06 Fév - 19 Mar 2014
Vernissage le 06 Fév 2014

Arnaud Franc projette sur la toile l’évocation de corps libres, sauvages et déployés, entre perte d’équilibre et lévitation. Il transforme les corps jusqu'à faire de la présence du modèle un prétexte à la création. C'est de la tension que le geste jaillit et se prolonge en un trait incisif et nerveux.

Arnaud Franc
Inside Out

Inspiré par le corps et le vivant, Arnaud Franc travaille d’après modèle. Flirtant avec l’abstraction, l’artiste s’éloigne de la vraisemblance, travaillant l’élongation des membres et inventant la teinte des carnations. Il transforme les corps jusqu’à faire de la présence du modèle un prétexte à la création. Le modèle devient une allusion au vivant, à l’énergie dont le rayonnement provoque le dynamisme du trait de l’artiste. Arnaud Franc se nourrit de l’énergie vitale et charnelle du modèle.

Arnaud Franc donne vie à une chorégraphie sauvage, dansée par des corps épais et lourds mais semblant pourtant flotter ou errer entre les traces énergiques des coups de pinceau et les couleurs vives. Il aborde la trace que laisse une présence, le passage de l’autre, son empreinte dans le temps et l’espace.

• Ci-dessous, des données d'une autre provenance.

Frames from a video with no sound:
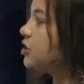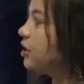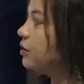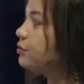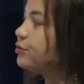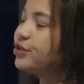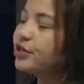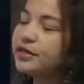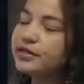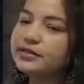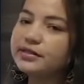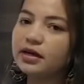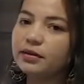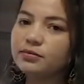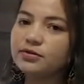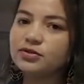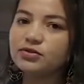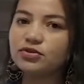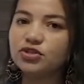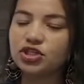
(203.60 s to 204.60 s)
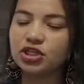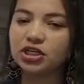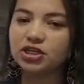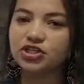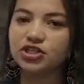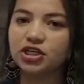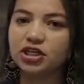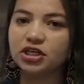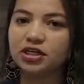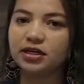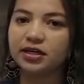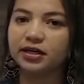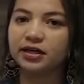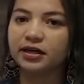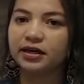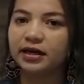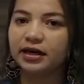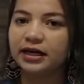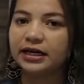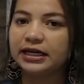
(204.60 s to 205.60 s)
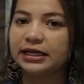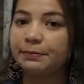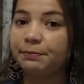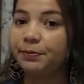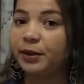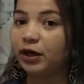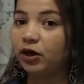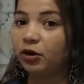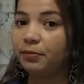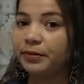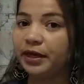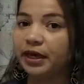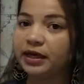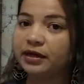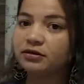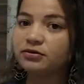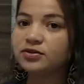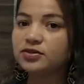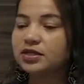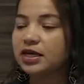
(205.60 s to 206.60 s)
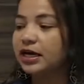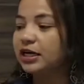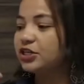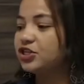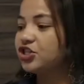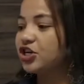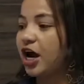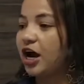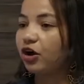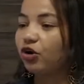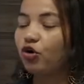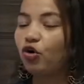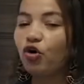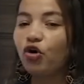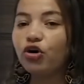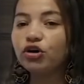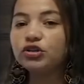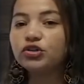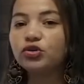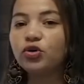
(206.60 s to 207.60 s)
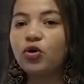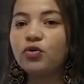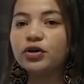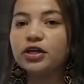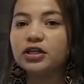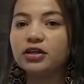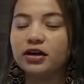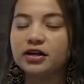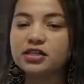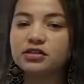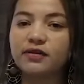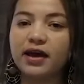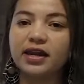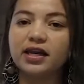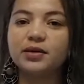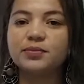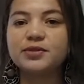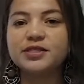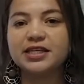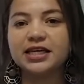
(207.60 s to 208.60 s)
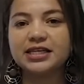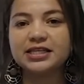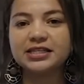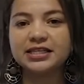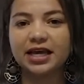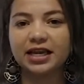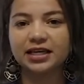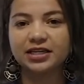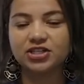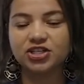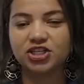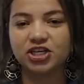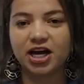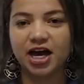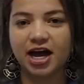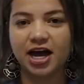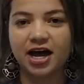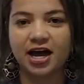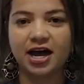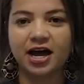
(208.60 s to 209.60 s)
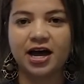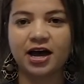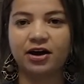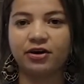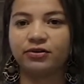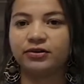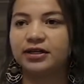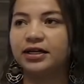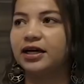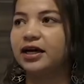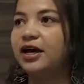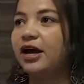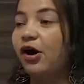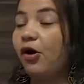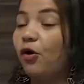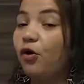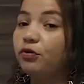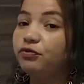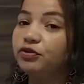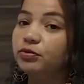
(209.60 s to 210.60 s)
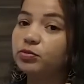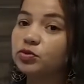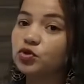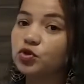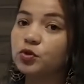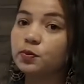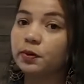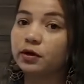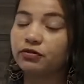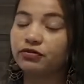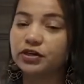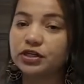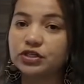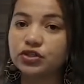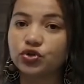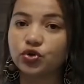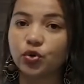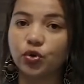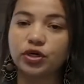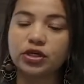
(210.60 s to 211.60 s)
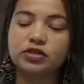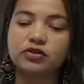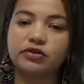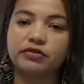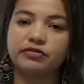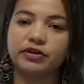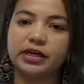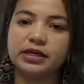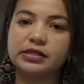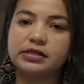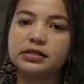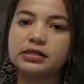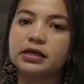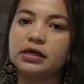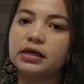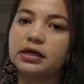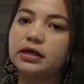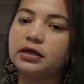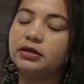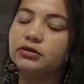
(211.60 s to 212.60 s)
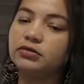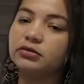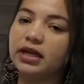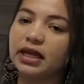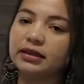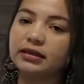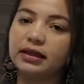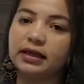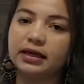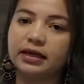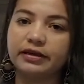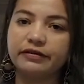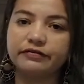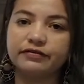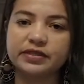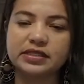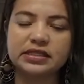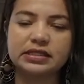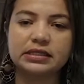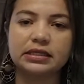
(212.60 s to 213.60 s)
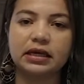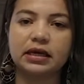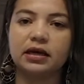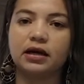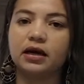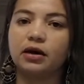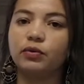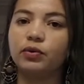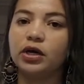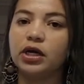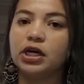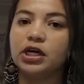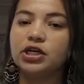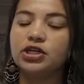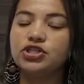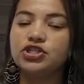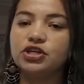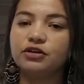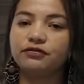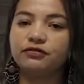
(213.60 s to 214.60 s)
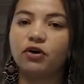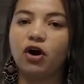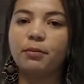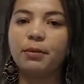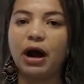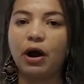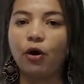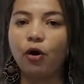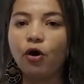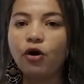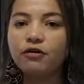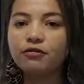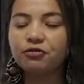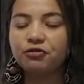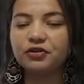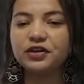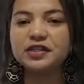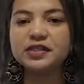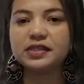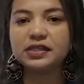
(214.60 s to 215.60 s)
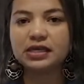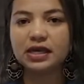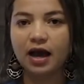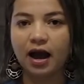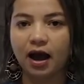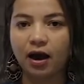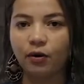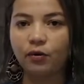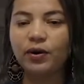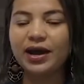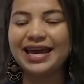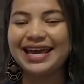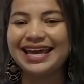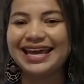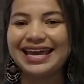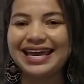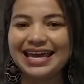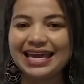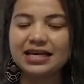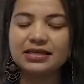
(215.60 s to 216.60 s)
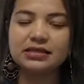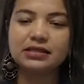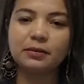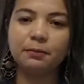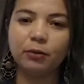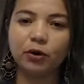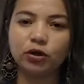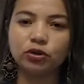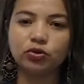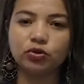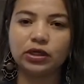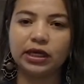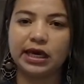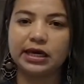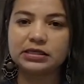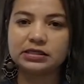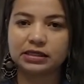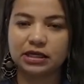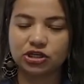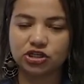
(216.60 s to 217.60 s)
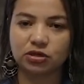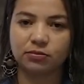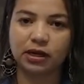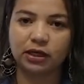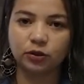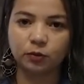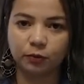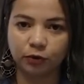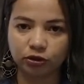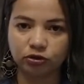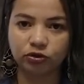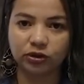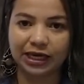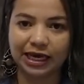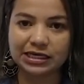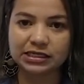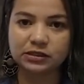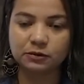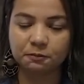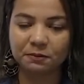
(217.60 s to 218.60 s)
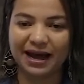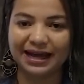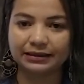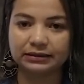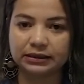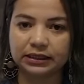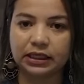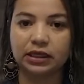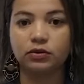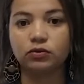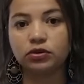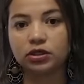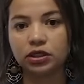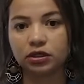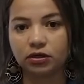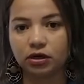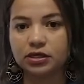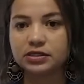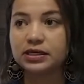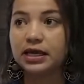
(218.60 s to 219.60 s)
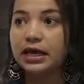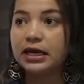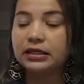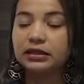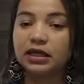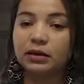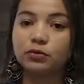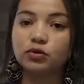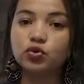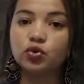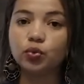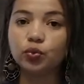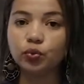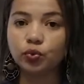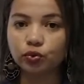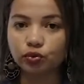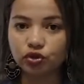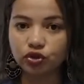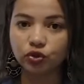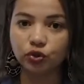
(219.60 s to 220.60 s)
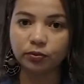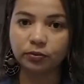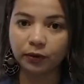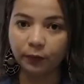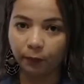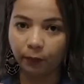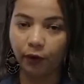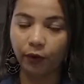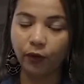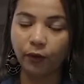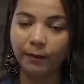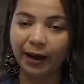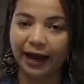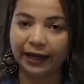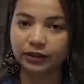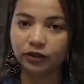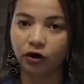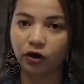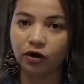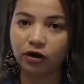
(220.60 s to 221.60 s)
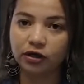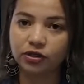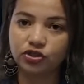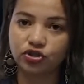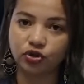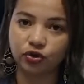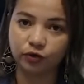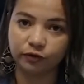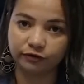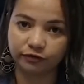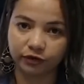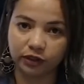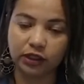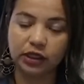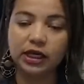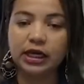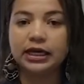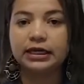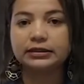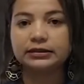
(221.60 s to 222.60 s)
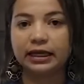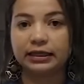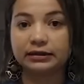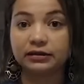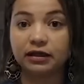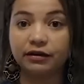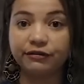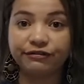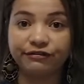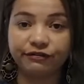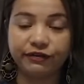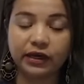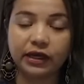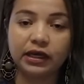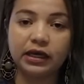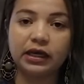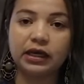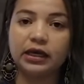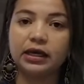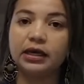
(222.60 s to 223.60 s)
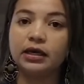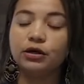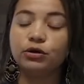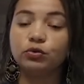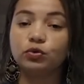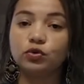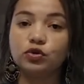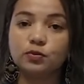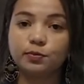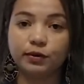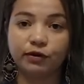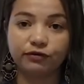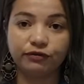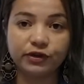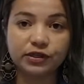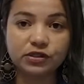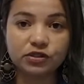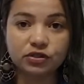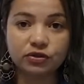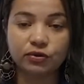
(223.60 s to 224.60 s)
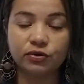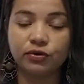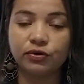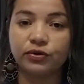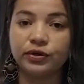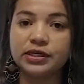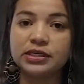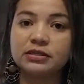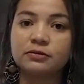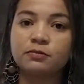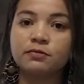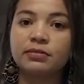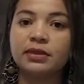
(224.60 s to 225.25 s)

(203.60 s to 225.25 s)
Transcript: não utilizamos no dia a dia. Pelo menos de acordo com o que nós falamos em sala de aula, ouvimos os professores conversando, na televisão, de forma oficial, esse português, que é chamado português padrão, que nós temos um costume um pouco maior de ouvir na TV, dos professores,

La mixité des matériaux qu’il utilise: peinture, fusain et pastel traduit la frénésie de son œuvre. Arnaud Franc laisse son instinct guider l’impulsion de son trait déformant toujours plus les corps se dirigeant vers une distorsion libératrice. C’est de la tension que le geste jaillit et se prolonge en un trait incisif et nerveux.

«Le corps que l’artiste aborde est un mélange de grâce et d’épaisseur, de légèreté et de pesanteur. Un travail à l’énergie très graphique, portée par un trait qui n’hésite pas à déformer les proportions, à suggérer la tension du modèle, sa résistance physique, mais aussi à retranscrire la liberté d’un mouvement, la fraîcheur d’une vision, un émerveillement de la chair… S’installe ainsi un jeu plastique où le vide, l’espace mettent en valeur cette chorégraphie sauvage et dépouillée, ces corps partagés entre beauté et outrance, vérité intérieure de l’artiste et âpre distorsion de la figure humaine.» Serge Hartmann, les DNA Strasbourg.